Oh sure, she can drive me crazy with a fear that seems unfounded, or an occasional lack of belief in herself, or the need for some configuration of objects, temperatures, and sensations that must be met or her discomfort will be tooth-clenching.
But I drive her crazy, too, with my own fussy requirements, my name-dropping, my own misgivings about myself.
And Jim and Skip and I are somewhat to blame. She was a trusting and gullible child and we mercilessly hoodwinked her.
“Watch out! It might explode. That’s not a horse chestnut. See these spikes? It came from outer space. Aliens sent it to Earth. ”
“Don’t sing ‘Pick a Bale of Cotton!’ You don’t know what it means? It’s offensive and insulting.”
Once we’d hooked her, we’d laugh and laugh. “You believed that? We were just kidding!”
We were just terrible.
And of course we were hogging all the dinner table attention (to say nothing of the food), making it nearly impossible for her to get a word in edgewise.
How did Ro turn out so well?
For one thing, she learned to watch. The whack-a-mole shift of demands in a household as large as ours called for quick adjustments. She is a natural artist and her eye has always been sharp.
But on one occasion her combination of innocence and artistry led to a damaging incident.
•••
In a quiet classroom moment, Ro decides to draw her finger. No other paper nearby, she begins the careful pencil sketch on the grocery-bag cover she made to protect her speller. Funny baggy knuckle, curved fingertip, hint of fingernail.
Not every finger, just the one. One, like her, in a twitching hand of siblings.
She shades the sides. She’s good at this.
“What does this mean?!” her teacher roars and yanks the book away.
Ro is utterly bewildered. “What?”
“You know! Obscenity! Obscenity!”
Ro is marched over the unyielding terrazzo, through the wood and starry glass door into the principal’s office.
“Call her parents immediately. I won’t have her in my class!”
The call is made; Ro is sent home.
The artist does not understand her crime. Nor does Dad that night. He inspects the evidence.
“What were you drawing, honey?”
She holds up her left index finger.
“What did I do wrong, Dad?”
“Your teacher has a sick mind. She thinks it’s a vulgar gesture.”

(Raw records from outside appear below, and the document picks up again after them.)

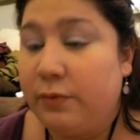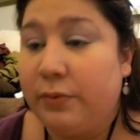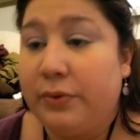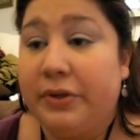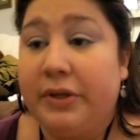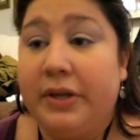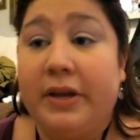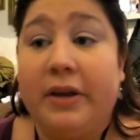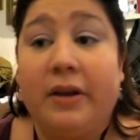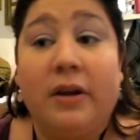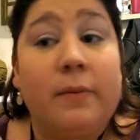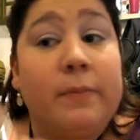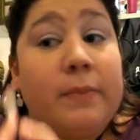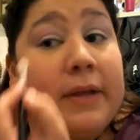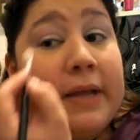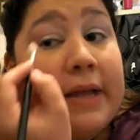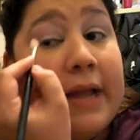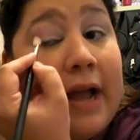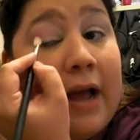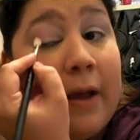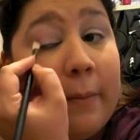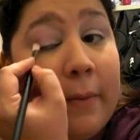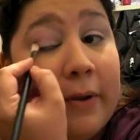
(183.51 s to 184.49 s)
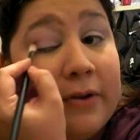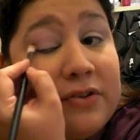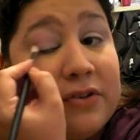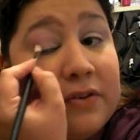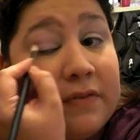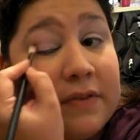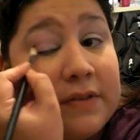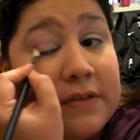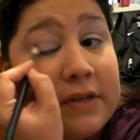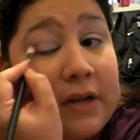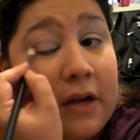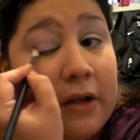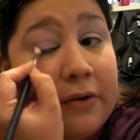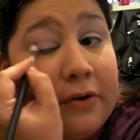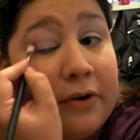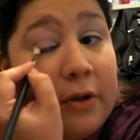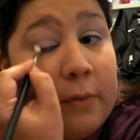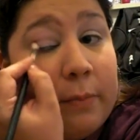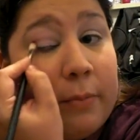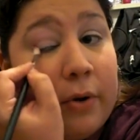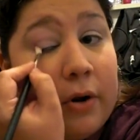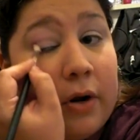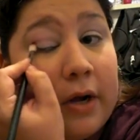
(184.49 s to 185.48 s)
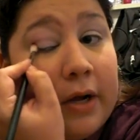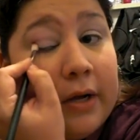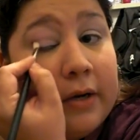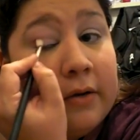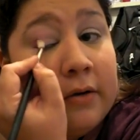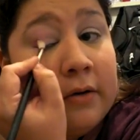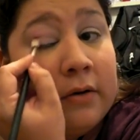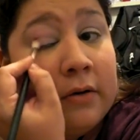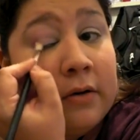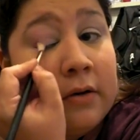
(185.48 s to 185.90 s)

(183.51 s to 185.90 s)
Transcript: really going to be how much of this color you put on.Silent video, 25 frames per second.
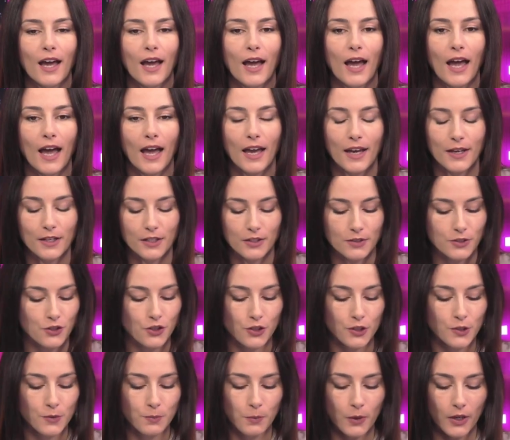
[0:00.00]
I
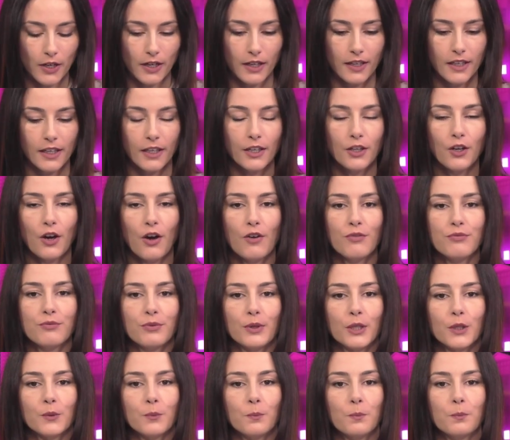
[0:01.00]
just want to kick off
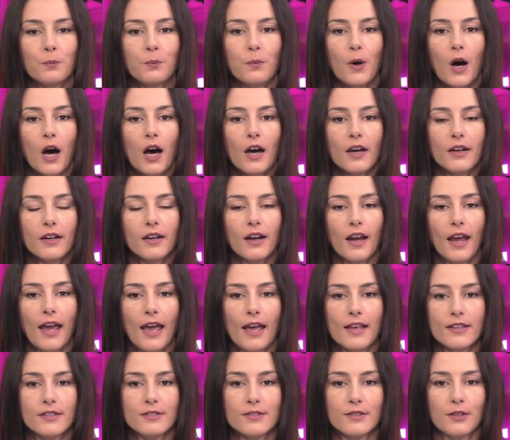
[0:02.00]
with what
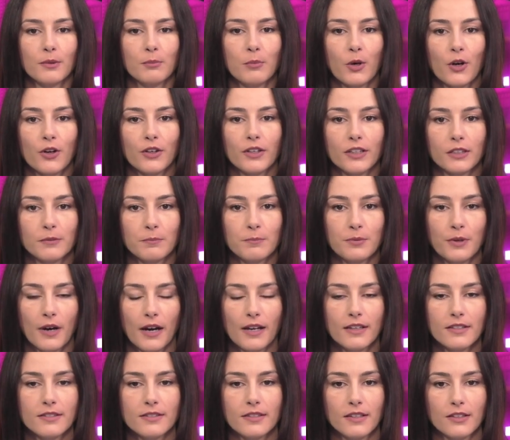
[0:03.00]
has the market
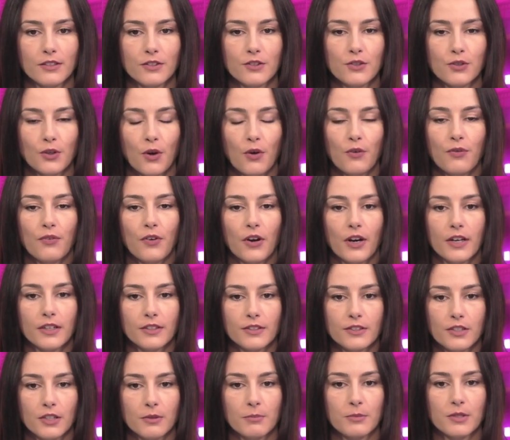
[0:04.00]
priced in so far
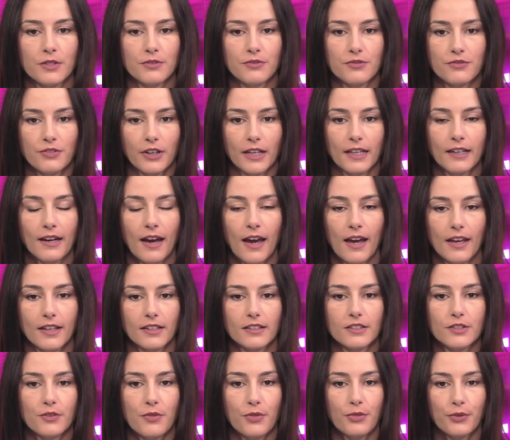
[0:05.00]
in terms of rate
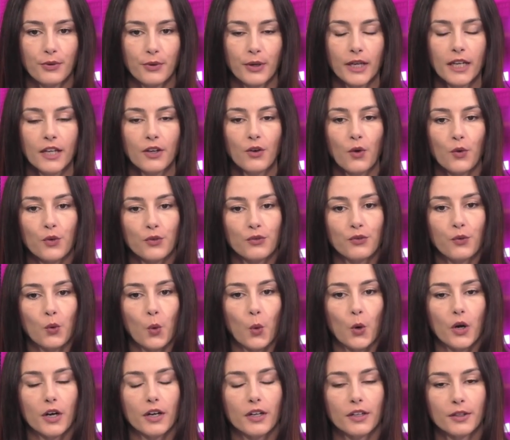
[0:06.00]
hikes? 3 or
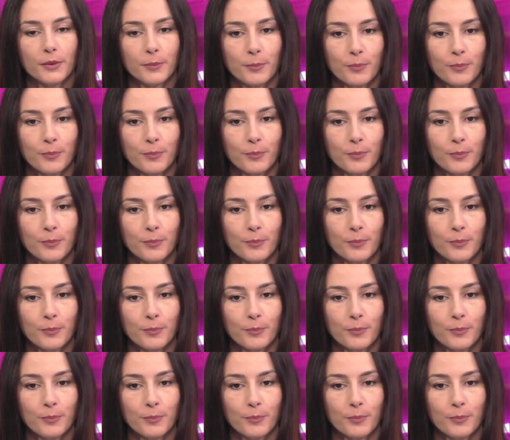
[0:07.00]
4?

He calls Monsignor Colbert, at this time of night. I hear the buzz and murmur of his conversation accelerating into his professional broadcaster thunder.
“That drawing is perfectly innocent. This warped woman is libeling my daughter. If there’s one black mark on her record I will sue the teacher, I will sue the school and I will sue the Catholic Church if need be.”
Mom pales with embarrassment, yet she too knows her Ro is innocent. The school capitulates.
As for Ro? The teacher’s shriek, the public humiliation, the chill of the principal’s office, her mother’s gasp, her father’s fury, and her own molten confusion flow into the muscles of her arm and harden into doubt. Her drawings become tinier and tinier. Unquestionably non-controversial. Unicorns. Daisies. Valentines. An artist exiled from anatomy.
•••
While Ro and her powerful creativity eventually surmounted this, to a large extent we were all brought up exiled from anatomy (particularly our own). And we were brought up to doubt. To doubt ourselves, our impulses.